French people are crazy about their mushrooms – the edible kind, not the psychedelic kind (well, for the most part). From April to November, small talk in the countryside consists of the weather and mushrooms. But as much as they like to talk about them, French people guard their coins à champignons with their lives. If you ask someone where they found their mushrooms, they’ll either point over their shoulder and give you a very vague answer, or just answer with a smile.
The king of the mushrooms – the most appreciated and most foraged – is the cèpe. In English, it’s known as a penny bun, or more often by its Italian name, porcini. This year was not a very good one for cèpes, much to the disappointment of one French guy in particular.
What we did find a lot of this autumn was the trompette de lamort, the trumpet of death, more commonly known as “horn of plenty.”Despite its name it’s edible and very delicious, although not very easy to spot. They grow under broad-leaved trees; around here there’s a chestnut forest with horns of plenty a-plenty.
Searching for them consists of sweeping away the leaves with a stick and trying to catch a glimpse. The good news is that once you find one, there are bound to be more nearby. They range from grey to black, depending on the amount of sun they get.
There’s a small one in this picture, see if you can find it!
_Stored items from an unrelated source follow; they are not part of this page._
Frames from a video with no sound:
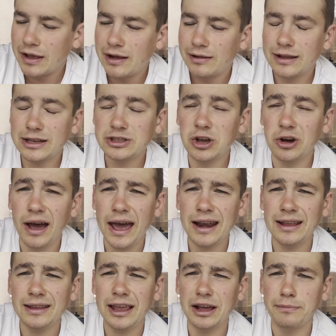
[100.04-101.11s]
Let's go ahead
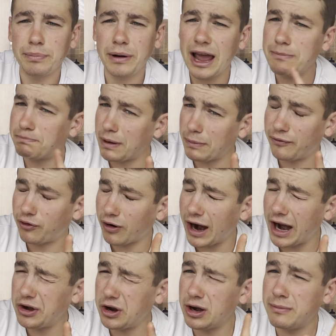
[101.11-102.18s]
and take a bite. But before
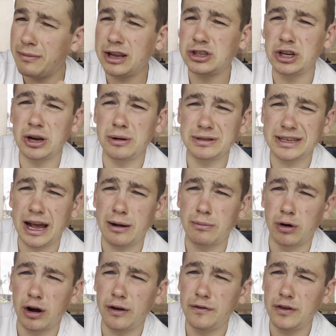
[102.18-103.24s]
I do, to make sure you don't miss out on
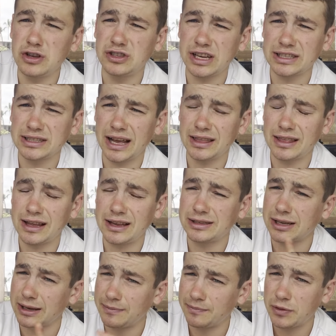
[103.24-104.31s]
more reviews just like this,
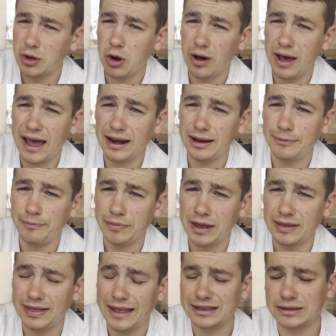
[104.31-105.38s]
go ahead,
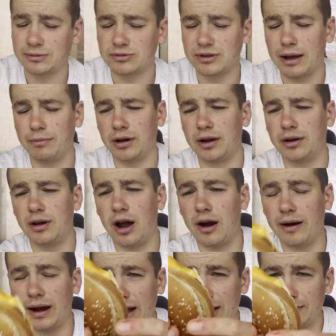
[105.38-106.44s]
hit that subscribe button. All
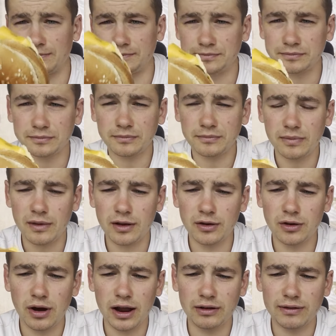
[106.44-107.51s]
right,
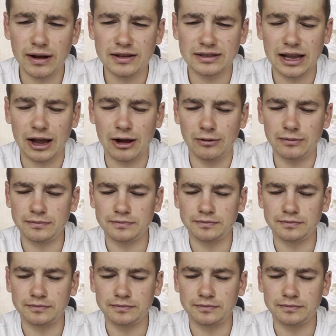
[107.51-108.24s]
go ahead, try this out.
A great way to prepare most mushrooms is sauteed with some cream. Perfect for eating with some bread, or as a sauce for chicken, steak or even duck. I made a very Halloween-y dish the other day, chicken breasts with trumpet of death cream sauce and roasted pumpkin, yum!
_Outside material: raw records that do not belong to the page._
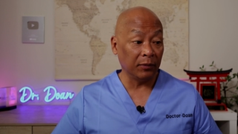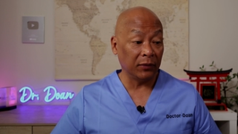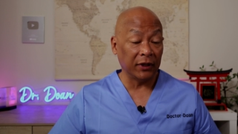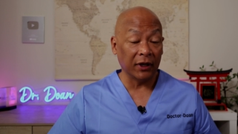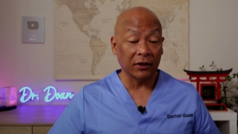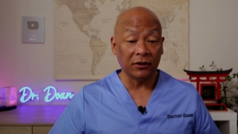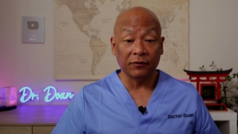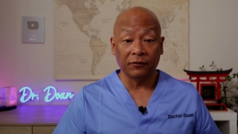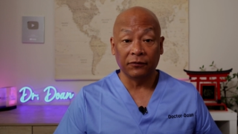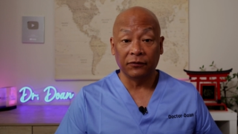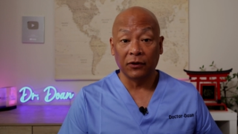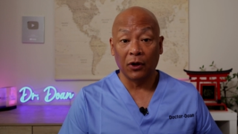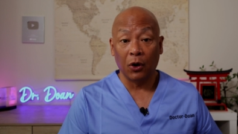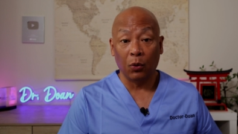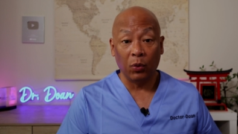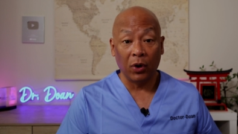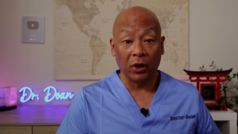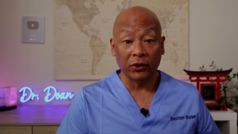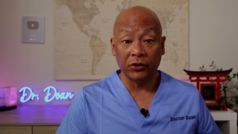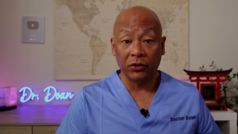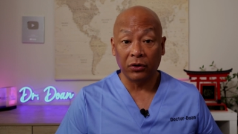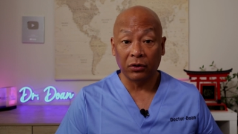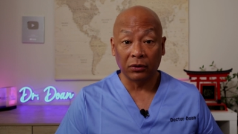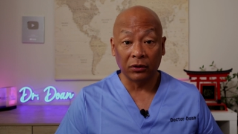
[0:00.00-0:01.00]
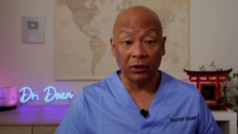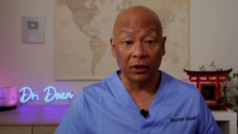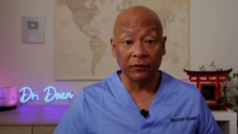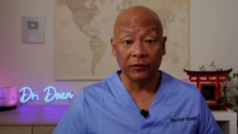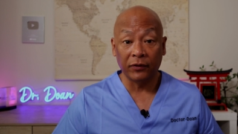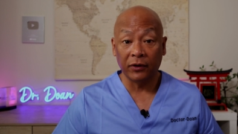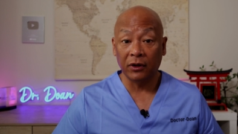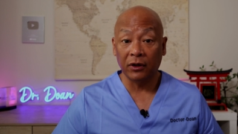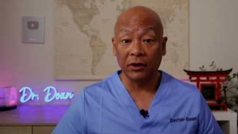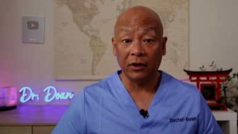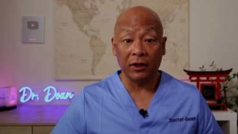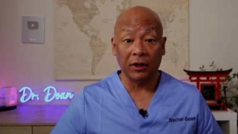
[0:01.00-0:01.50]
doesn't flow well to your
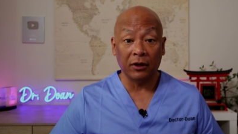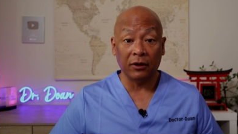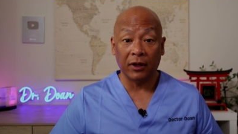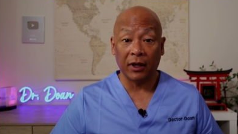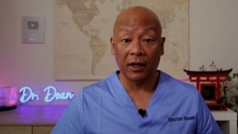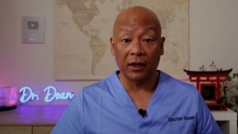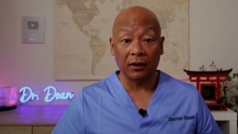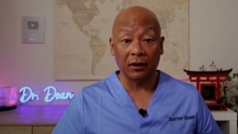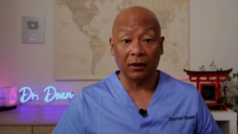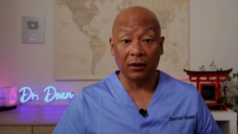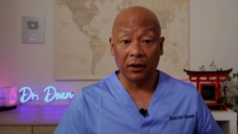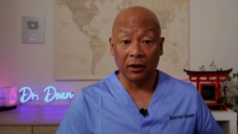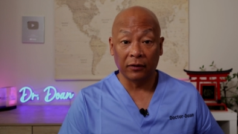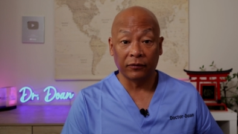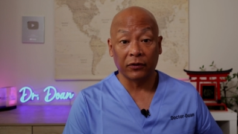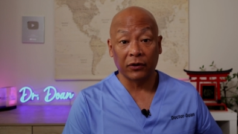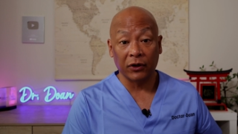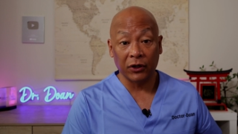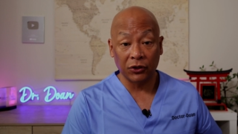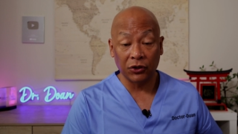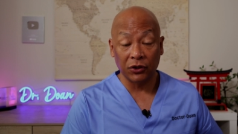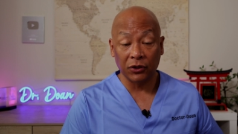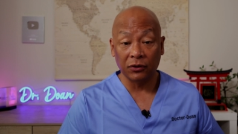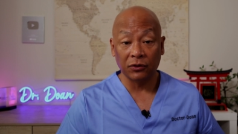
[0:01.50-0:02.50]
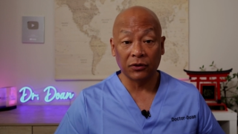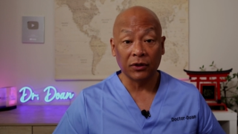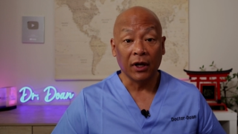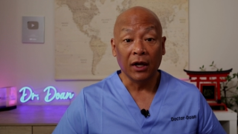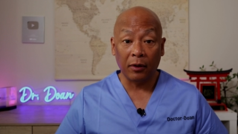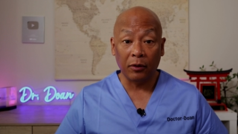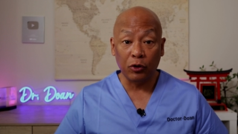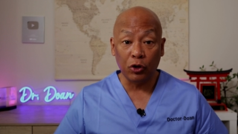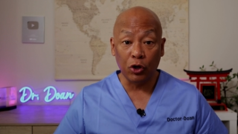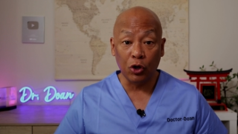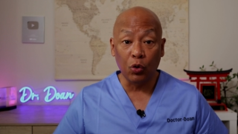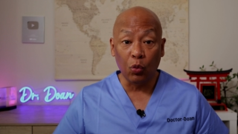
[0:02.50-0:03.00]
liver, you get liver issues.
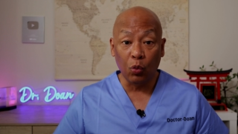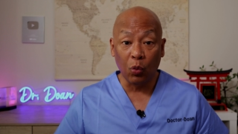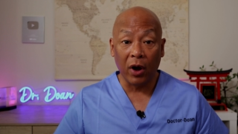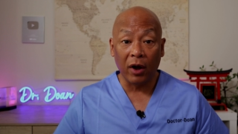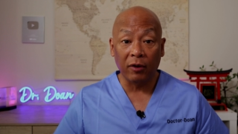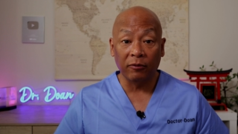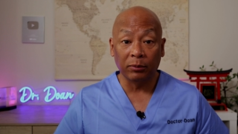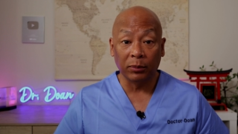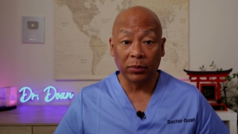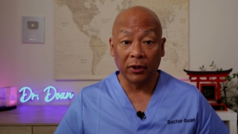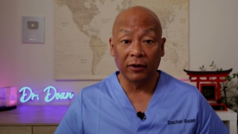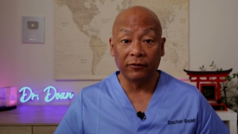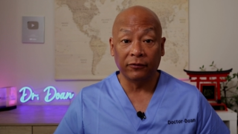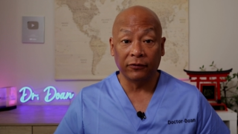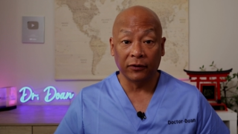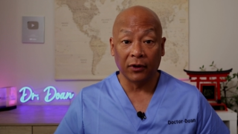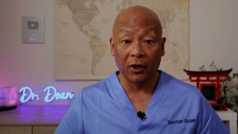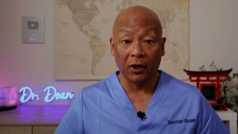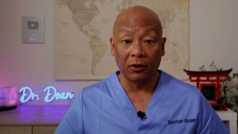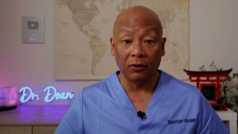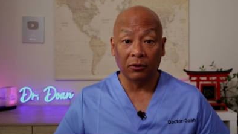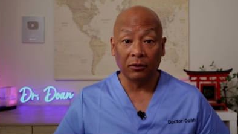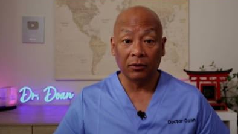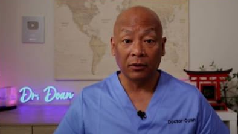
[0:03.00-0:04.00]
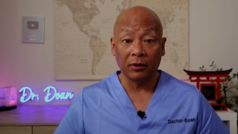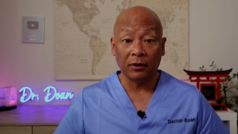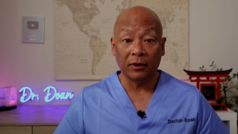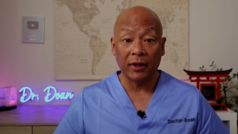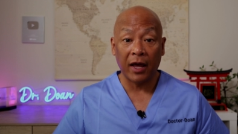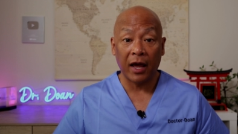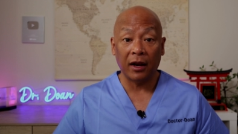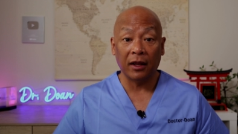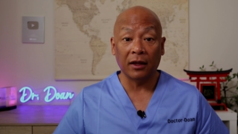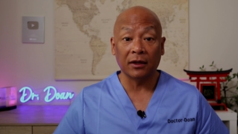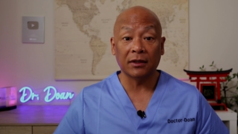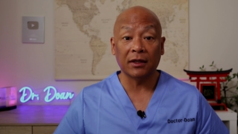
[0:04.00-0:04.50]
You want blood flow
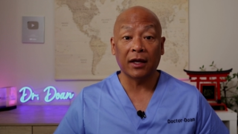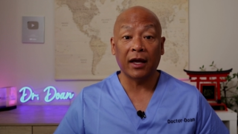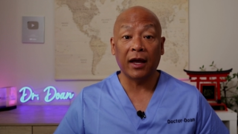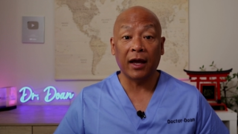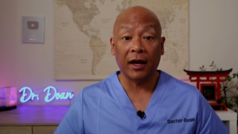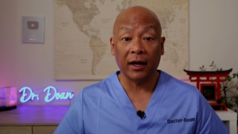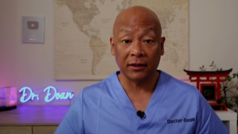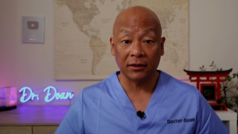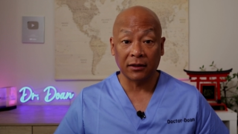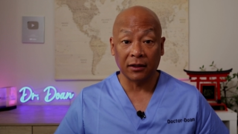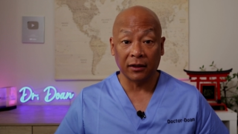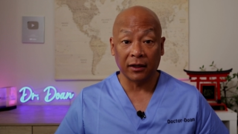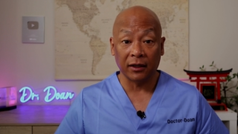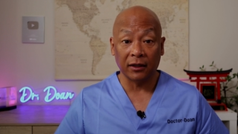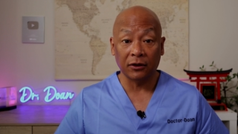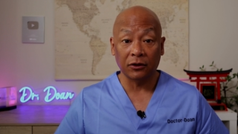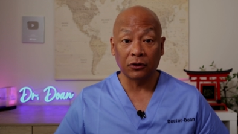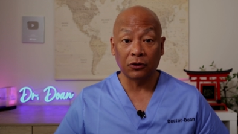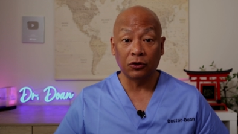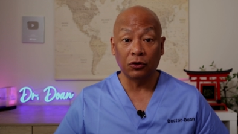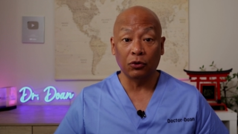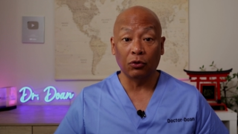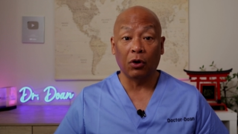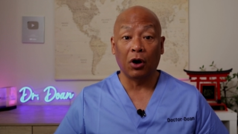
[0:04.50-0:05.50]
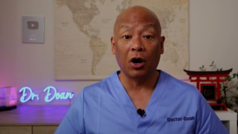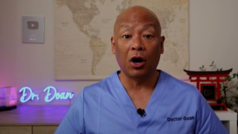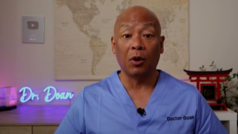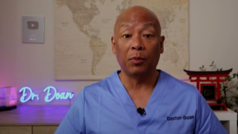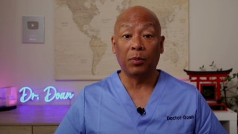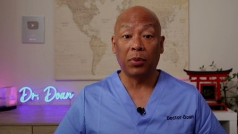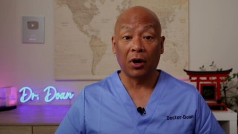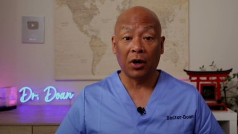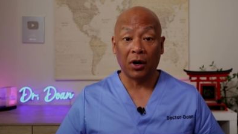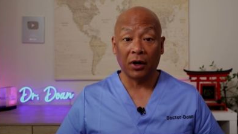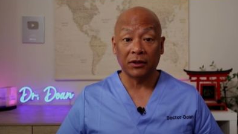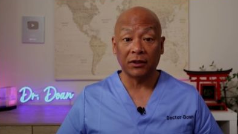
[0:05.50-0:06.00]
that is excellent to all
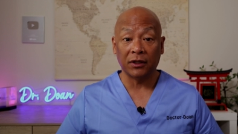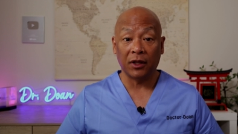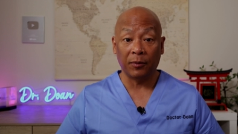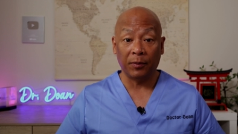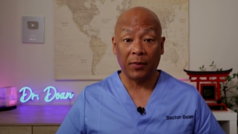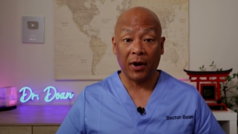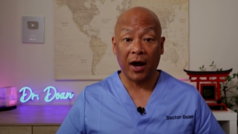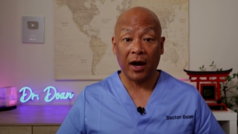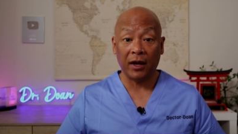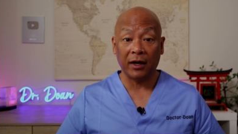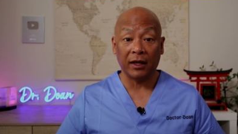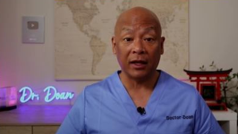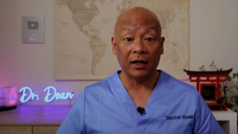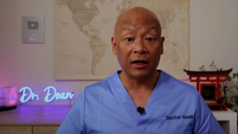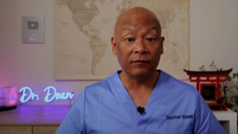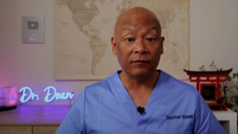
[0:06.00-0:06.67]
parts of the body.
Grape vines cover the terrace of the house where we are staying, much to the liking of Petit Chat.
It’s nice in the summer for a bit of shade, but we’ve never been around for the grape harvest, or vendanges. Not that I really knew what to do with the grapes anyways. The first thought, of course, was to make wine! But after some googling, I realized I would need to invest in quite a lot of equipment, so we might save that for next year. We decided instead to make some homemade grape juice.
It was the first weekend in October when T deemed the grapes ready for harvest. And even then, they could have used a bit more sun.
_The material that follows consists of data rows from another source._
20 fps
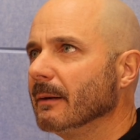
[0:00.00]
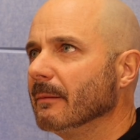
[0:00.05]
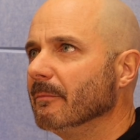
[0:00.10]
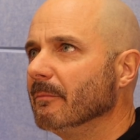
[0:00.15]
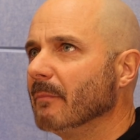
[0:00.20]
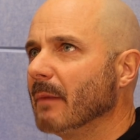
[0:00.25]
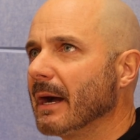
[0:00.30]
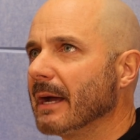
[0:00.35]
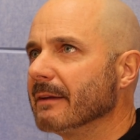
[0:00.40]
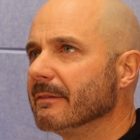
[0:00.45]

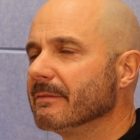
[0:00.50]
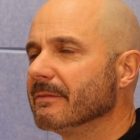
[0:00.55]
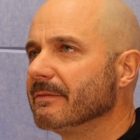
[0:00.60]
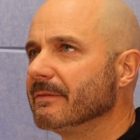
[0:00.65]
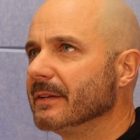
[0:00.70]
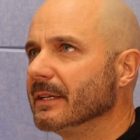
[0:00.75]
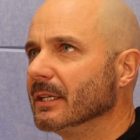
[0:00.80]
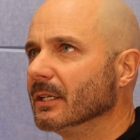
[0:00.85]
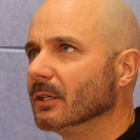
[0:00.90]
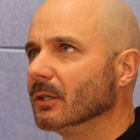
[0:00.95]
might
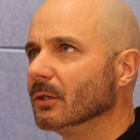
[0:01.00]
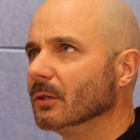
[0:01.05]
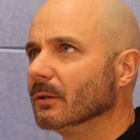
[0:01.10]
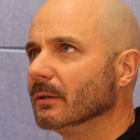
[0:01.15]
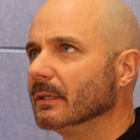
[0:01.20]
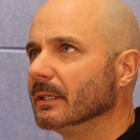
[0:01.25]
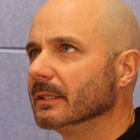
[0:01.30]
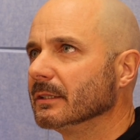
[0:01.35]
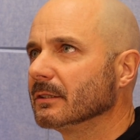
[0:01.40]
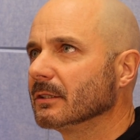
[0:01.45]

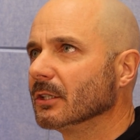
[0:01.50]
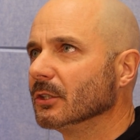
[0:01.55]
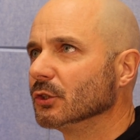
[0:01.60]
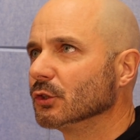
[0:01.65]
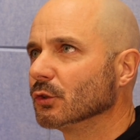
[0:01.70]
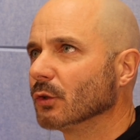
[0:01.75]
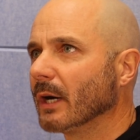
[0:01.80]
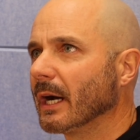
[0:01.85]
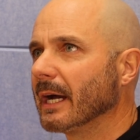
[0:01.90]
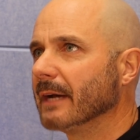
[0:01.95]
feel
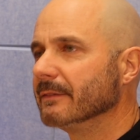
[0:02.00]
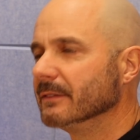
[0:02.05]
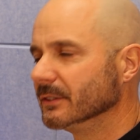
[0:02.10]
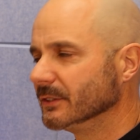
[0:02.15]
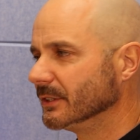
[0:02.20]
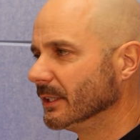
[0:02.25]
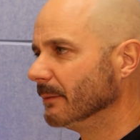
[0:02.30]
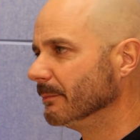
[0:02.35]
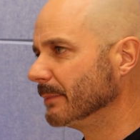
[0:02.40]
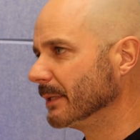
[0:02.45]
contrived to
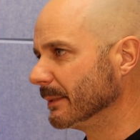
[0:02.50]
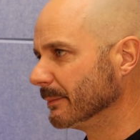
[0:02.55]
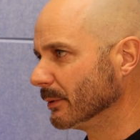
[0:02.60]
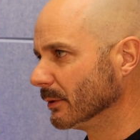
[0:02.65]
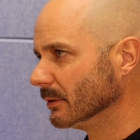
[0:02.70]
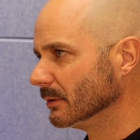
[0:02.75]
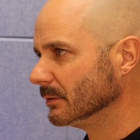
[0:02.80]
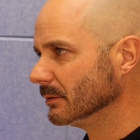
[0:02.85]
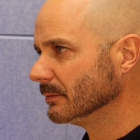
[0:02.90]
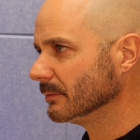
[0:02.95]
some
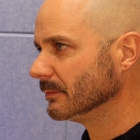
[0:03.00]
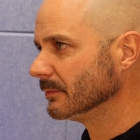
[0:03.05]
people.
First, cut off a bunch of bunches and put them in a pot of water to clean them up. Then picked off the individual grapes (it’s OK if there are some stems).
After that, working in batches, you need a bit of elbow grease to mash up the grapes.
The resulting mess is called moût, or “must” in English (learned a new word, thanks Wikipedia). Throw the must into a big pot and bring it to a simmer. Let it cook for about 10 minutes, mashing a bit more halfway through. To filter the grape juice, you can use cheesecloth or a fine mesh colander, but we just used a dish towel that we tied over a large pot. After about an hour, squeeze out the remaining juice and voilà!
Once it cools you can keep it in the fridge for a few days – it will start fermenting around day three. We decided to freeze most of the grape juice, though it apparently loses a bit of flavor compared to fresh juice.
What to do with grape juice? You can drink it for breakfast, or drink it for cocktail hour! We mixed it with a bit of rum and some sparkling water. I need some help coming up with a name for the drink!
Well, not just fall, but also late summer, and not so much harvest as gifts.
Neighbors with vegetable gardens rock. Until you come home to a crate full of gigantic zucchini on the porch, and then the neighbors still rock, but you secretly want to ring their necks. So I’ve kind of become a pro at finding new and interesting ways to use up the fruits and veggies people so generously give us, because gratin de courgette can get old real fast.
These are tiny zucchini compared to what I normally find waiting for me, and they have magical properties – when you eat one, it’s immediately replaced by another! So here’s a whole meal of my favorite zucchini recipes.
While zucchini might sometimes be a cadeau empoisonné, homegrown tomatoes are always welcome on my doorstep. They just don’t compare to a grocery store tomato; I think I might like them more than chocolate. I haven’t had a chance to make my favorite tomato recipe this year, so I might have to go stalk my neighbors to get the last of their crop.
Our friend has an orchard, but isn’t always around to pick the fruit, which means free apples! These were pretty tart, so I decided to make apple butter. I found a great slow cooker recipe that was like having a fall scented candle burning all day, except you get apple butter at the end instead of a puddle of wax. Also check out this apple cake recipe, it’s so good because – butter.
This pumpkin is currently occupying a whole drawer of my freezer. Half in chunks and half in puree. You see, you can’t get canned pumpkin in France, so if you want pumpkin spice anything, you have to make your own. So a few afternoons every fall are devoted to pureeing pumpkins. The Pioneer Woman’s instructions and tips are great, especially the freezer bag roll-up. I also freeze a bit in chunks to use in curries or chili. The internet doesn’t need another list of pumpkin recipes, but I will link to this super yummy Afghan recipe I tried the other night.